Corey and Grenier learn from Miyazaki that the Japanese are expecting the invasion fleet and have placed a mine field powerful enough to destroy the entire fleet in the water around the invasion sites. Arriving at a friendly Filipino village, Corey and Grenier are able to escape a Japanese patrol by boat. But Miyazaki is killed by an officer she seduced to buy the guys some time. At last discovering the principles of mission accomplishment, altruism, and self-sacrifice through observation, Grenier becomes a squared away Marine. He and his First Sergeant infiltrate the enemy base to remotely detonate the minefield with the Japanese radio transmitter. As Corey provides a one-man army diversion, Grenier is able to detonate the mines by radio control. Grenier then steals a radio and goes to tell Corey of their success, only to find Corey dead of blood loss from wounds he got while holding off the Japanese, leaving Grenier the sole survivor of the mission.
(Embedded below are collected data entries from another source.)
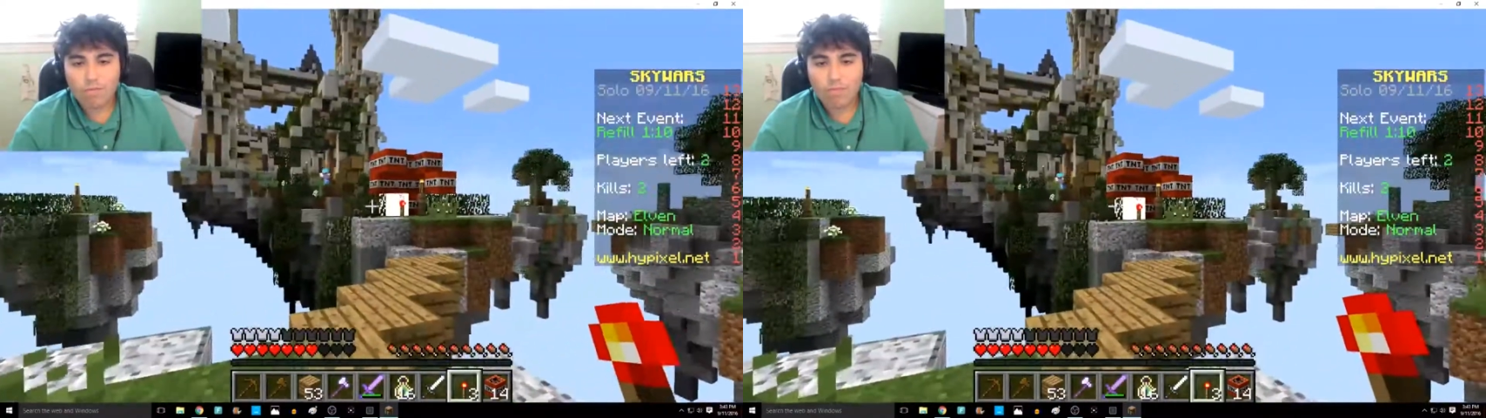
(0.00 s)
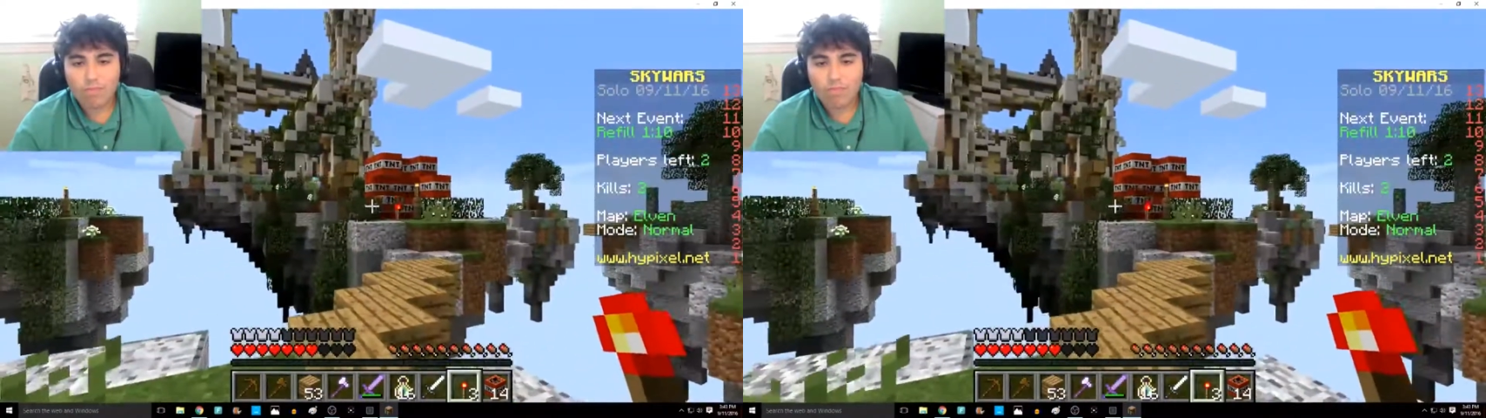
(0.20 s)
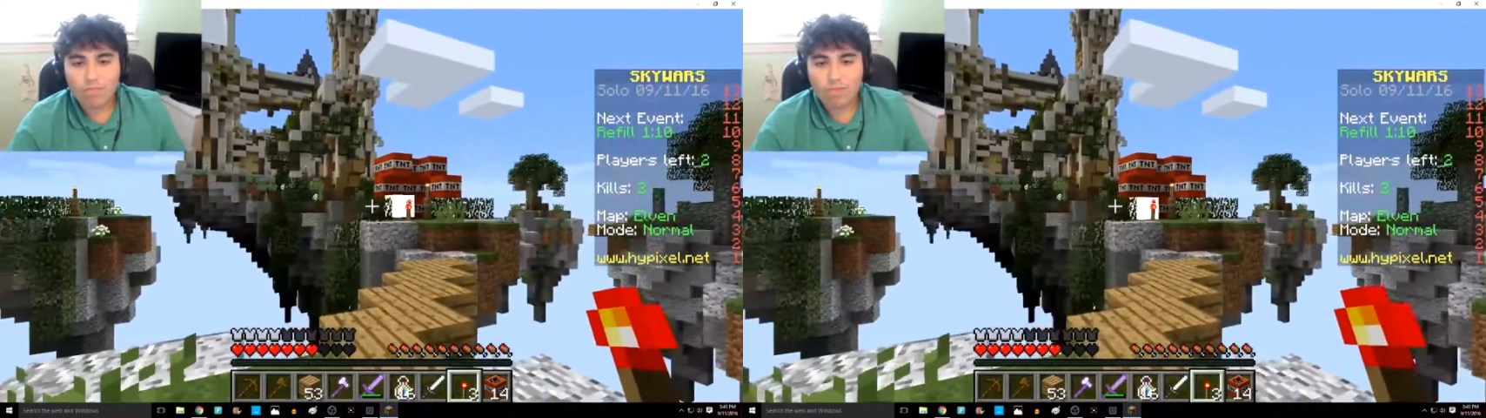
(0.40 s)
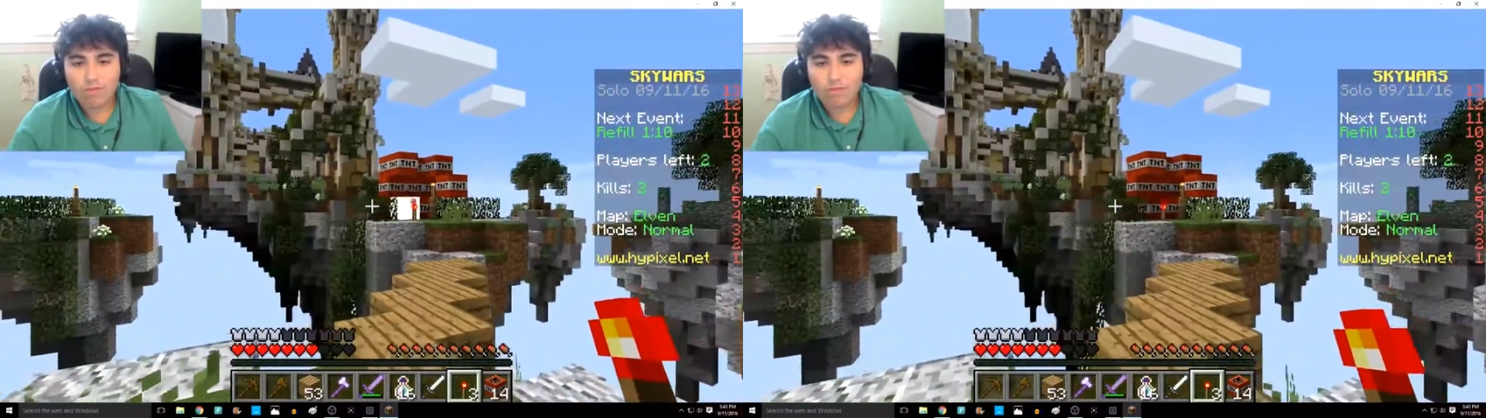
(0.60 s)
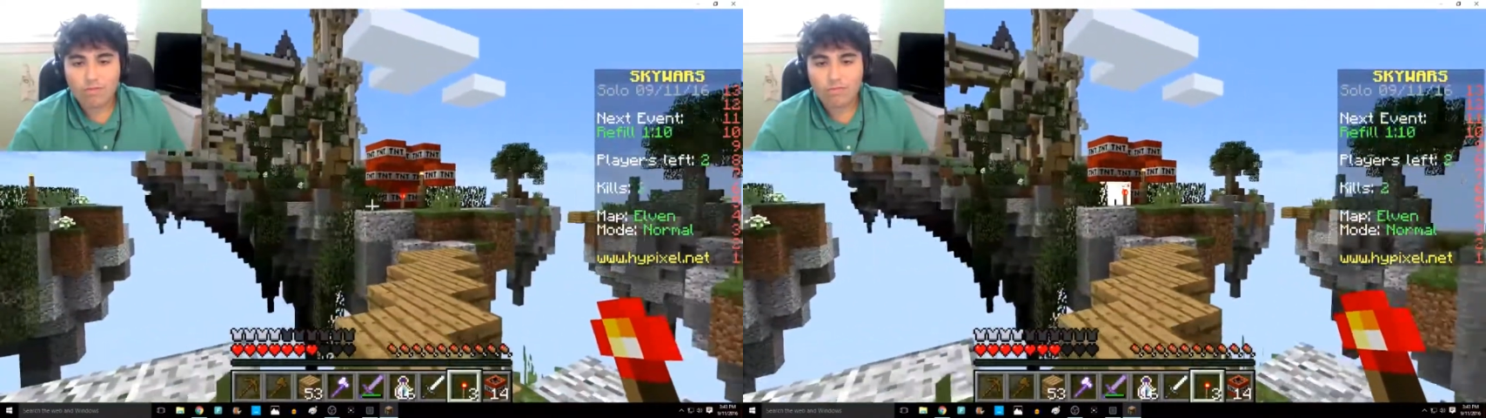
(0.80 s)

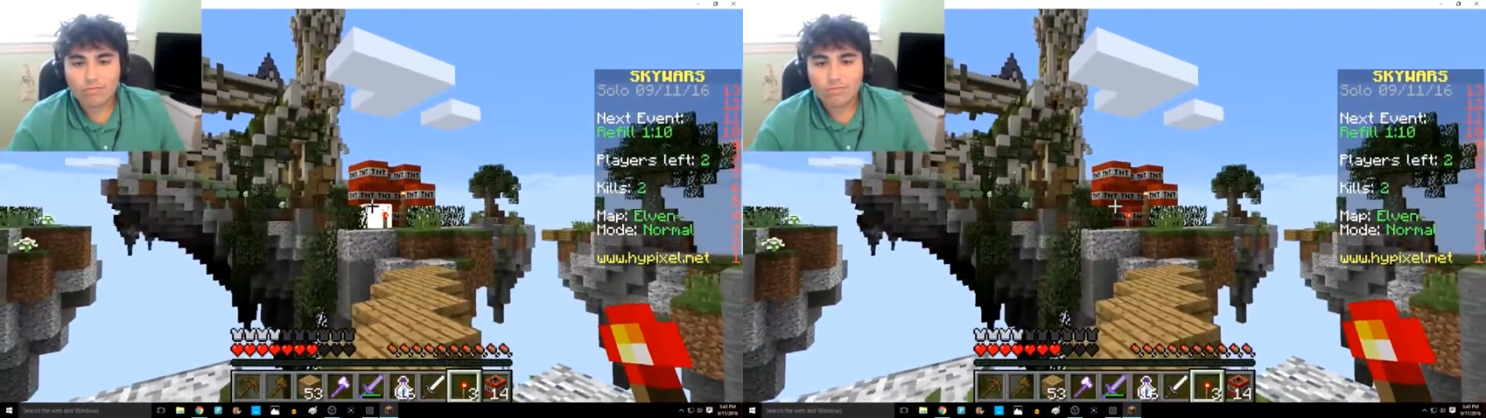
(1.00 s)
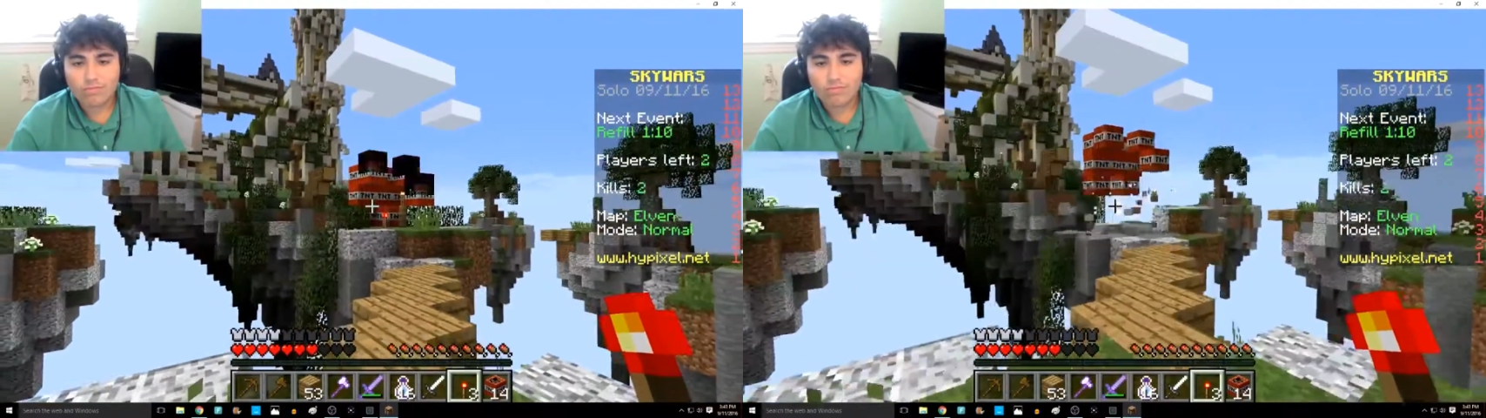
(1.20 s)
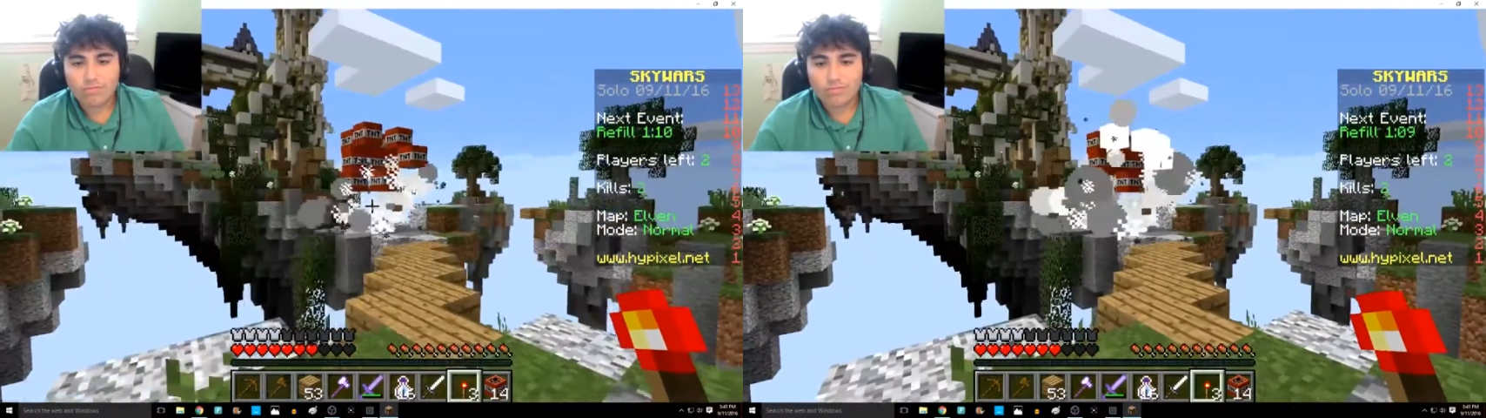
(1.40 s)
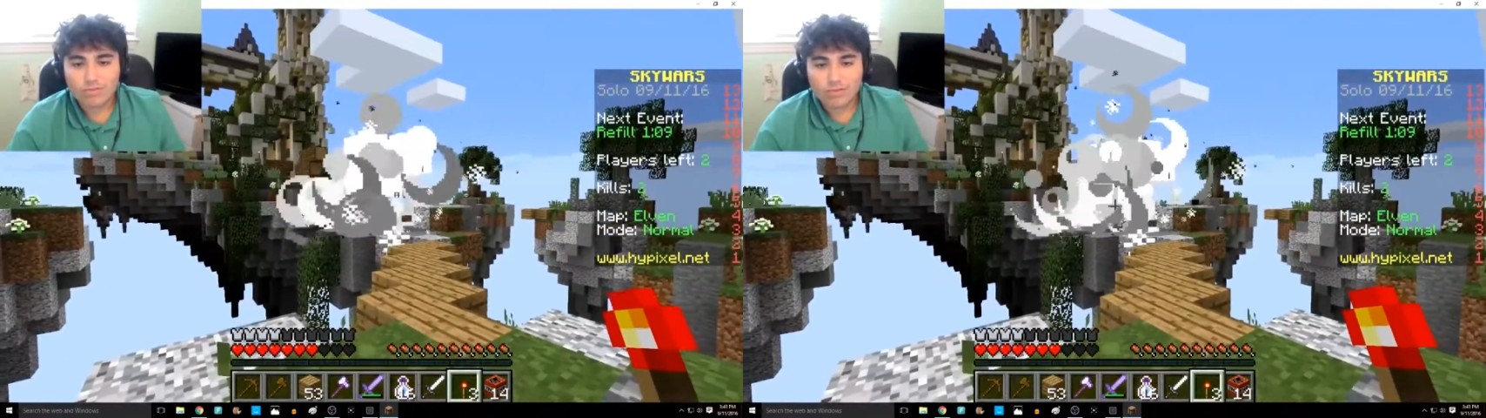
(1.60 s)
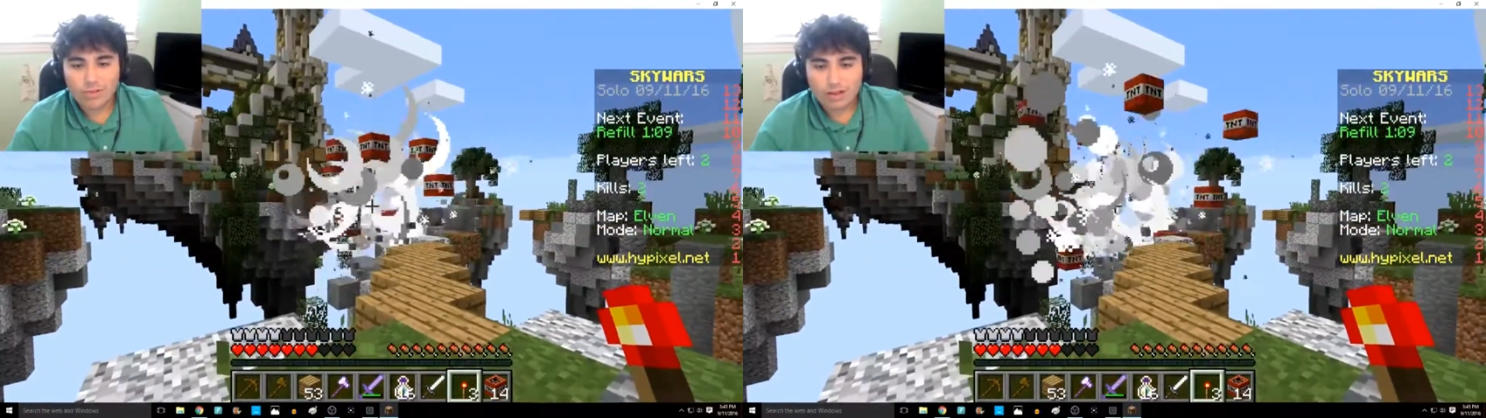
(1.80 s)
(no one is talking)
Grenier escapes to the coast and radios for pick up. The movie ends with Grenier looking at the ocean while he listens to a speech by General MacArthur as he awaits pick up.

==Cast==
- Hugh O'Brian as Sgt. Steve Corey
- Mickey Rooney as Sgt. Ernest Wartell
- James Mitchum as Pvt. James Grenier
- Peter Masterson as Sgt. William Maccone (as Pete Masterson)
- Harry Lauter as Cpl. Alvin Ross
- Greg Amsterdam as Cpl. Stanley Parrish
- Bruno Punzalan as Ramon
- Tisa Chang as Miyazaki
- Buff Fernandez as L.t. Tokuzo
- Joaquin Fajardo as Capt. Koyamatsu
- Limbo Lagdameo as Man
- Nonong Arceo as Soldier
- Jim Anauo as Pvt. Henry Reynolds
- Tony Smith as Pvt. George George
- Clem Stadler as Capt. Alonzo
- Amado Abello as Amado
- Juris Sulit as Midori
- Max Quismundo as Max

==Production==
Television director Ron Winston made his feature debut with the film. It was also the motion picture debuts of then 19‑year‑old Tisa Chang and Peter Masterson. Marine Lieutenant Colonel Clement J. Stadler also acted as a technical advisor for All the Young Men, Hell to Eternity, The Outsider, and The Lieutenant television series.
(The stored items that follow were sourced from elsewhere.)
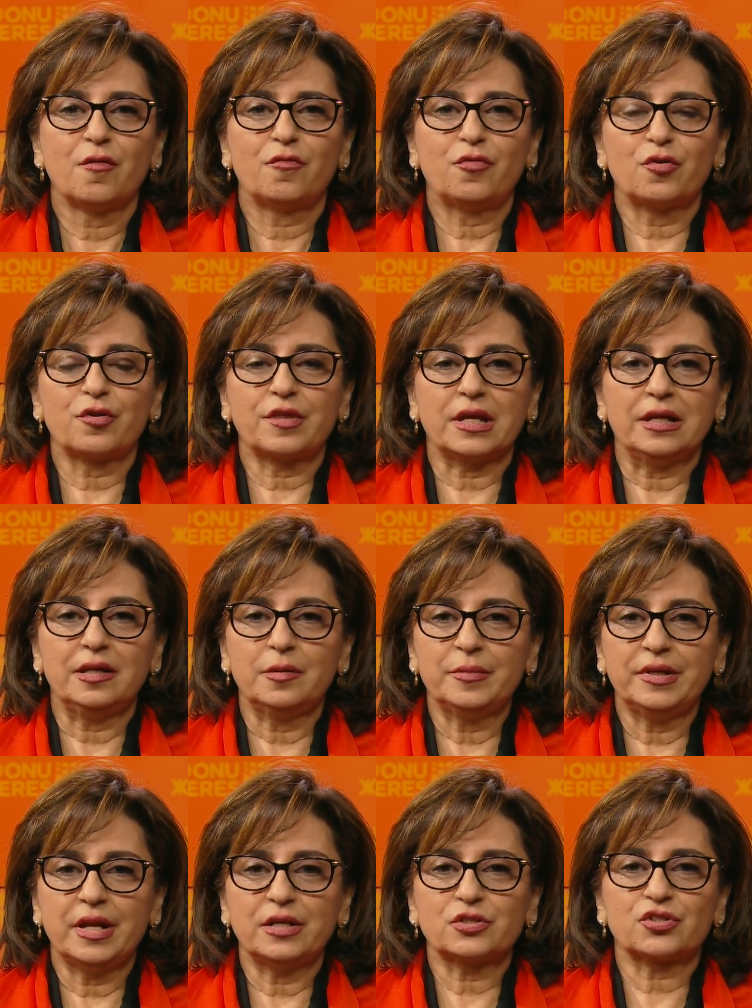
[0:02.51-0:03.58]
for the
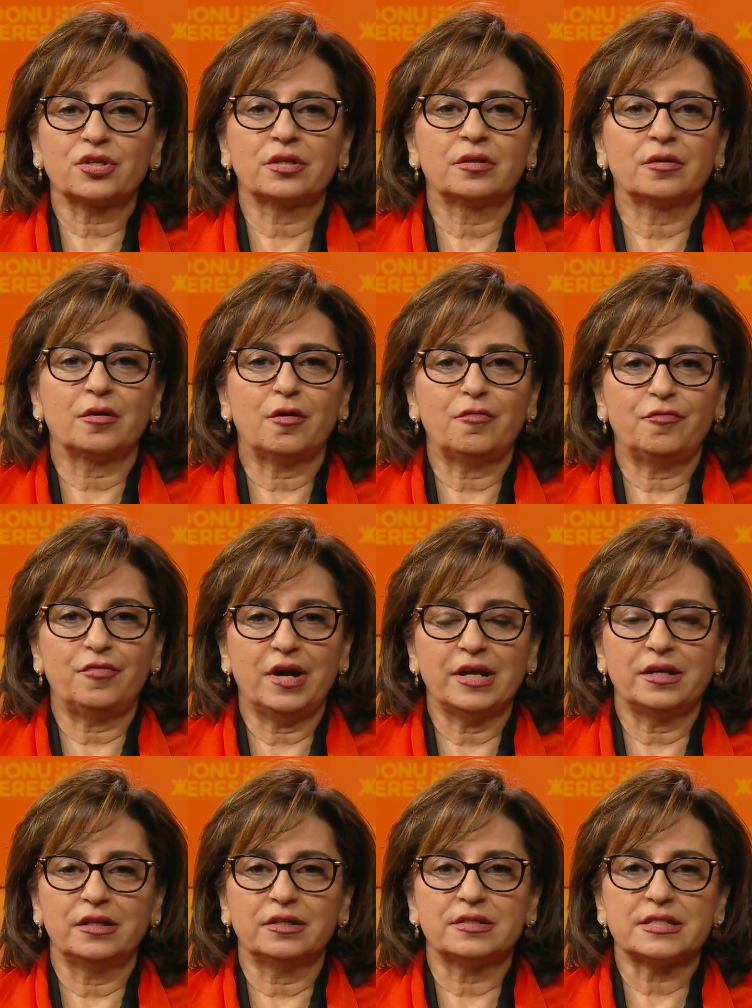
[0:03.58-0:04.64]
Elimination of
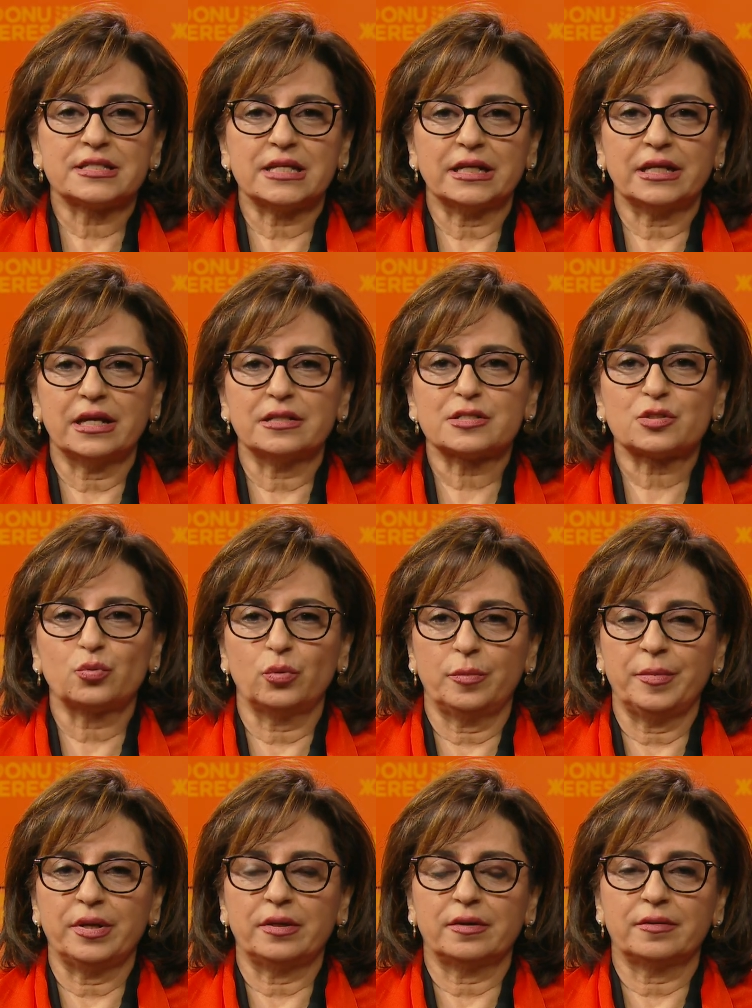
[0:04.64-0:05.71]
Violence Against
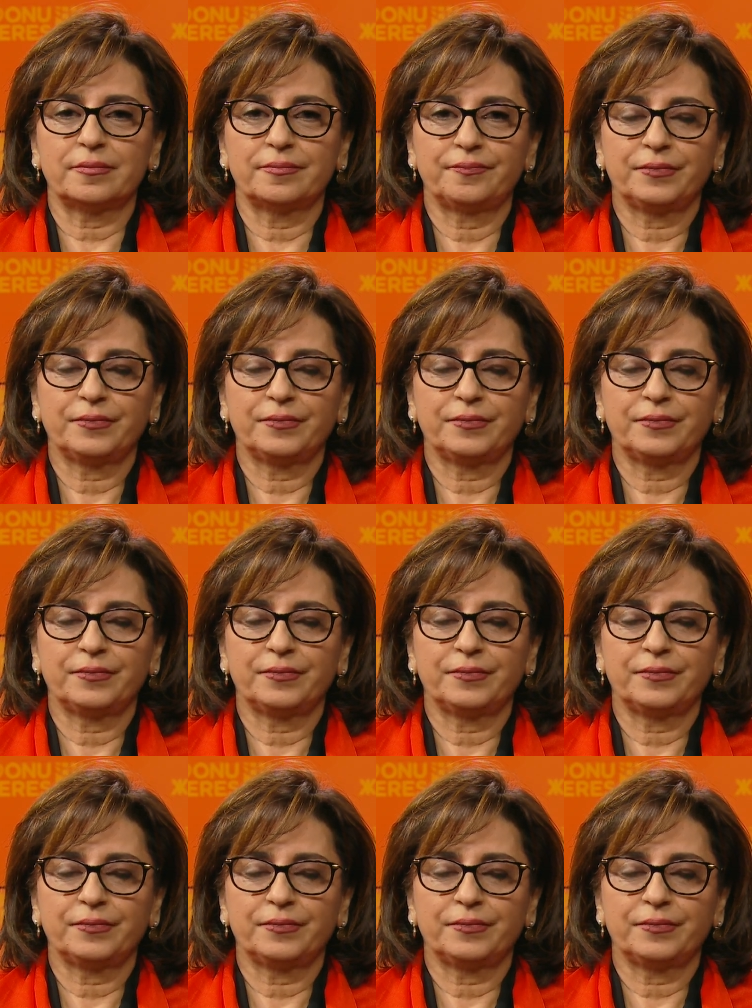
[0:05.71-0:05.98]
Women.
A novelisation of the film's screenplay was written by Jack Pearl.

During filming, Mickey Rooney became ill with a fever. While he was hospitalized in Manila, his estranged wife Barbara Ann Thomason was killed by Milos Milos, her lover, in a murder-suicide.

==Reception==
The New York Times remarked that the film was one that everyone had seen at least once in some form but was "a trim, muscular, pint-sized package as sensible as it is modest that makes a little count for a lot".